### Problem requirements
All the lines below need to be transcribed exactly. Pictures get left out.

### Dataset entries
-----

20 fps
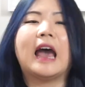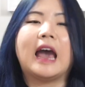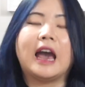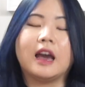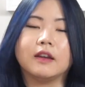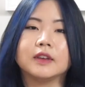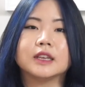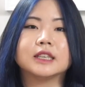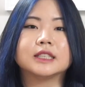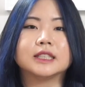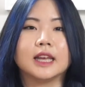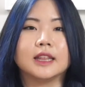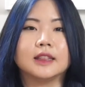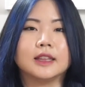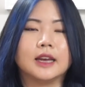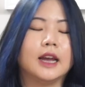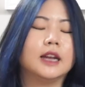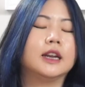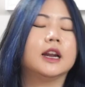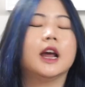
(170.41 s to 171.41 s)
Having said
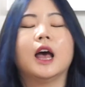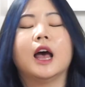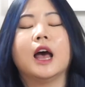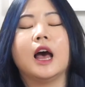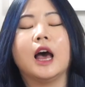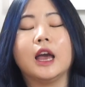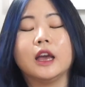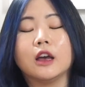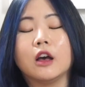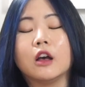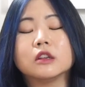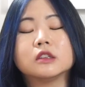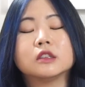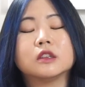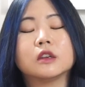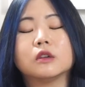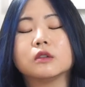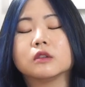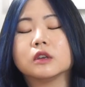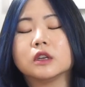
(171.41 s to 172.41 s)
that, I
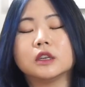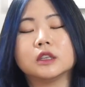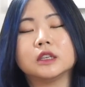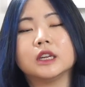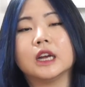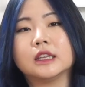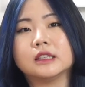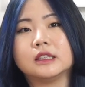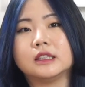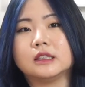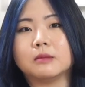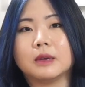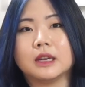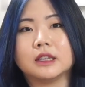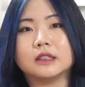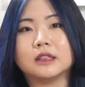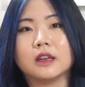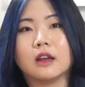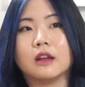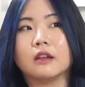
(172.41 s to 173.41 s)
also could not see
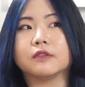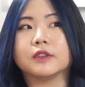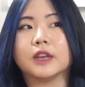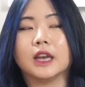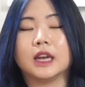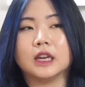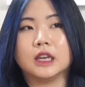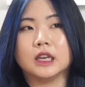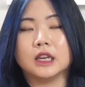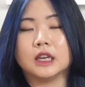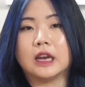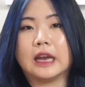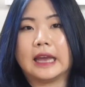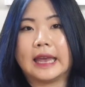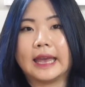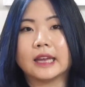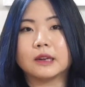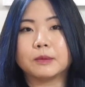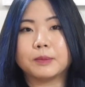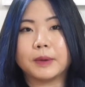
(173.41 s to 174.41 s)
myself getting a
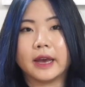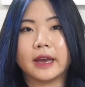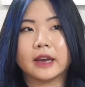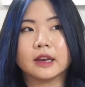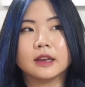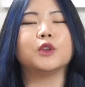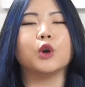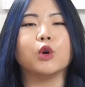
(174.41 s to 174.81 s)
handbag.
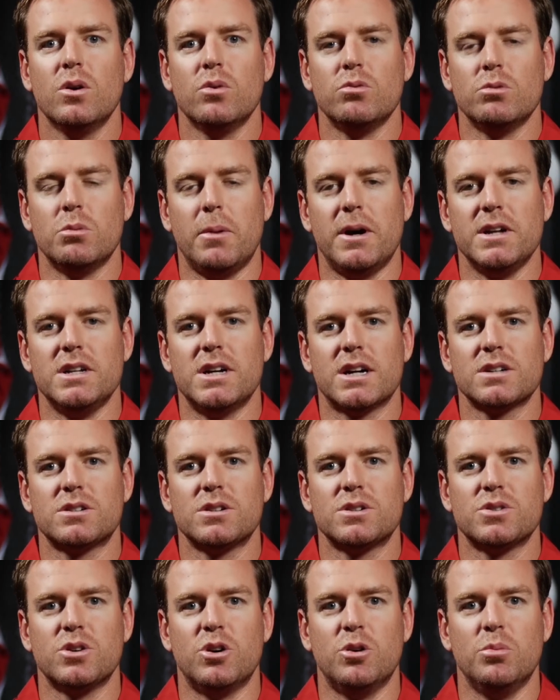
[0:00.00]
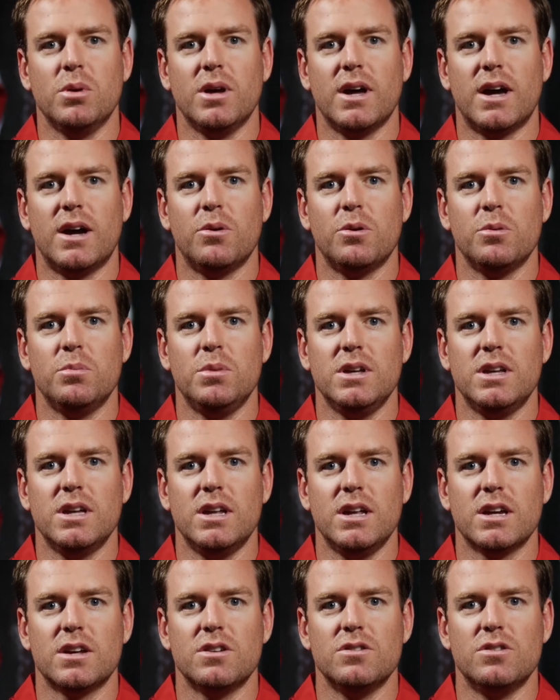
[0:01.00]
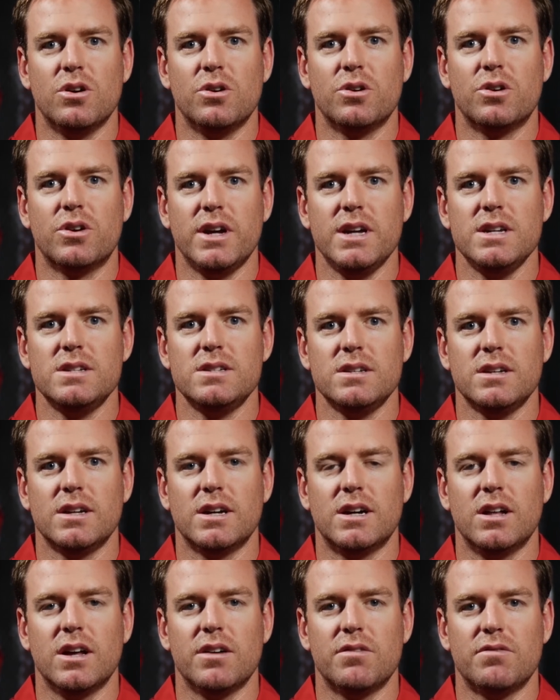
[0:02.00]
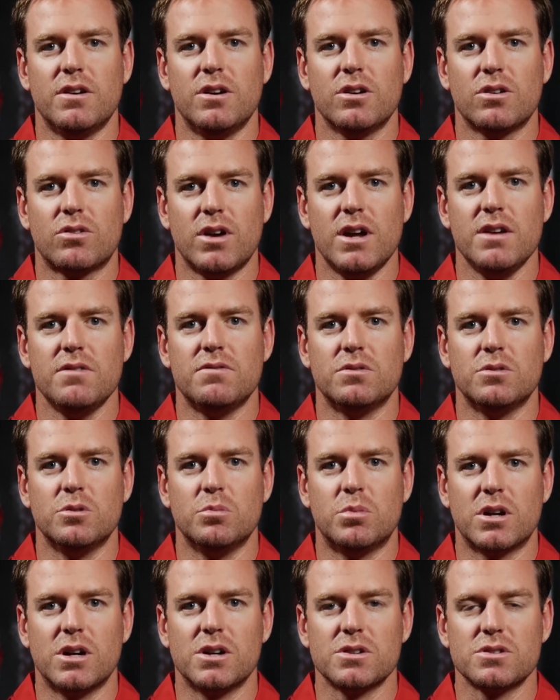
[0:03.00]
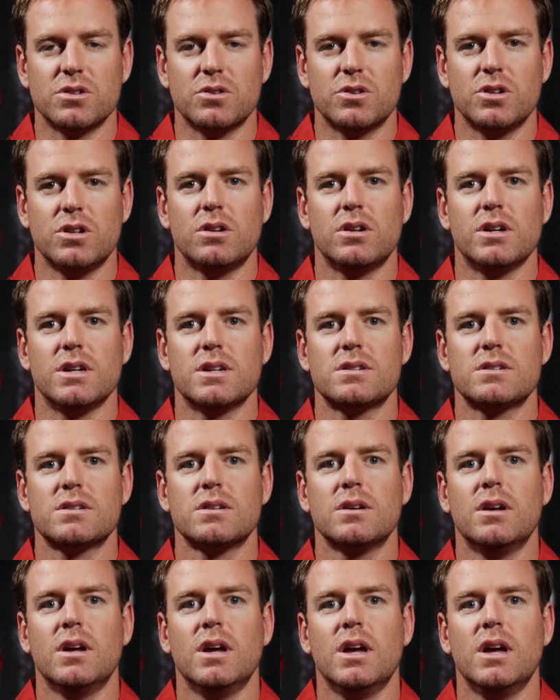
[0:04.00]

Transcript: When my doctor told me I would be getting a donor ACL, I felt grateful but also curious.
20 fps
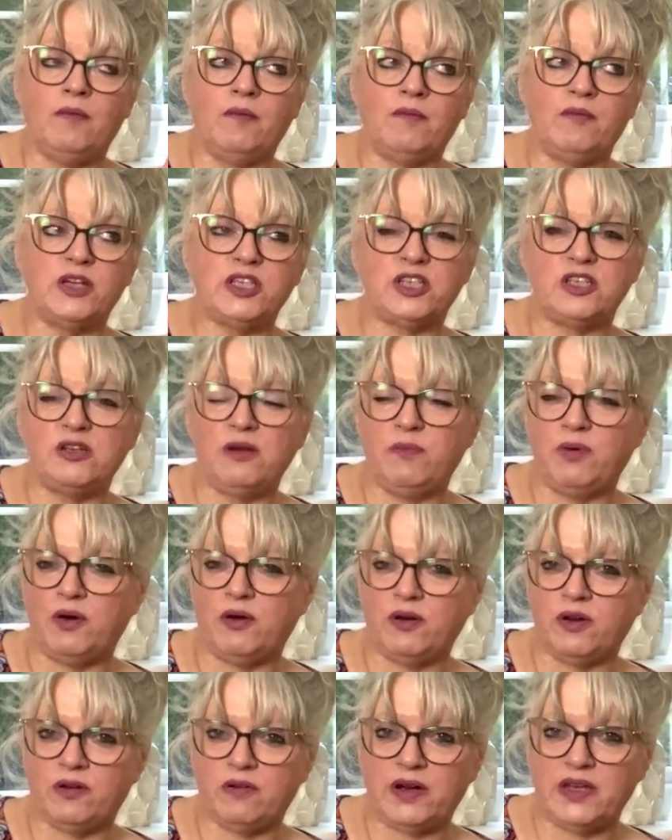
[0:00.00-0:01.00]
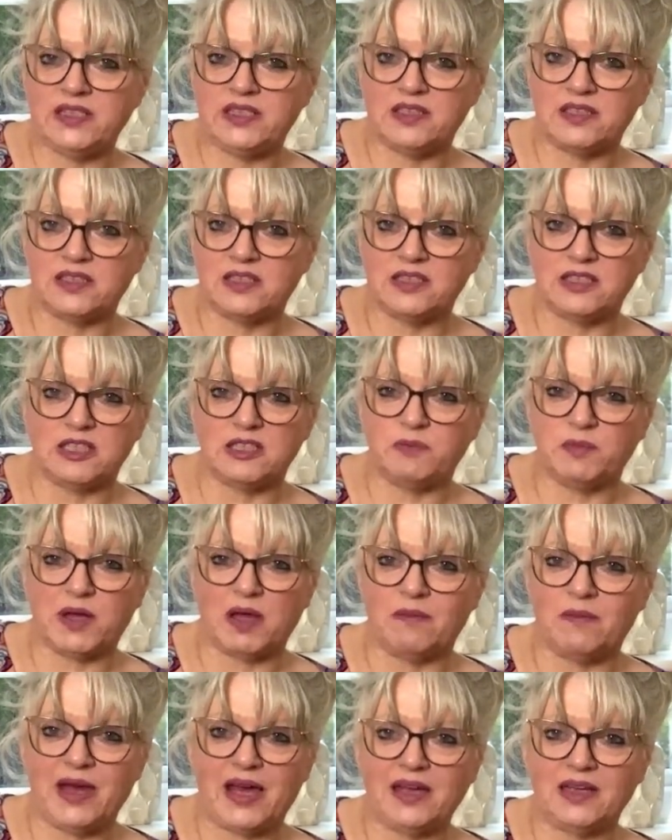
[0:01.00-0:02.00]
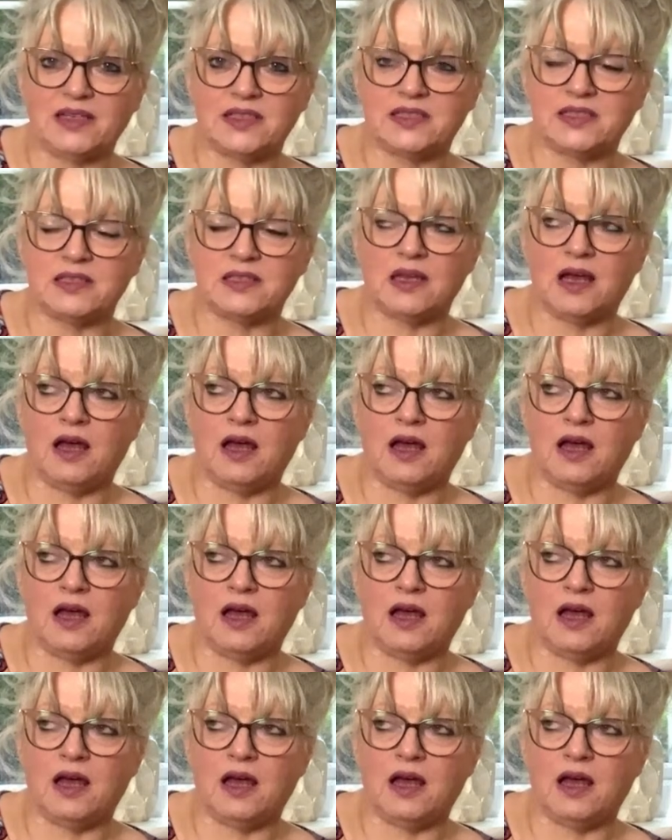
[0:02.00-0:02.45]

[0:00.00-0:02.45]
which I don't put on a great deal since it's become X.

-----

### Task solution
20 fps
(170.41 s to 171.41 s)
Having said
(171.41 s to 172.41 s)
that, I
(172.41 s to 173.41 s)
also could not see
(173.41 s to 174.41 s)
myself getting a
(174.41 s to 174.81 s)
handbag.
[0:00.00]
[0:01.00]
[0:02.00]
[0:03.00]
[0:04.00]

Transcript: When my doctor told me I would be getting a donor ACL, I felt grateful but also curious.
20 fps
[0:00.00-0:01.00]
[0:01.00-0:02.00]
[0:02.00-0:02.45]

[0:00.00-0:02.45]
which I don't put on a great deal since it's become X.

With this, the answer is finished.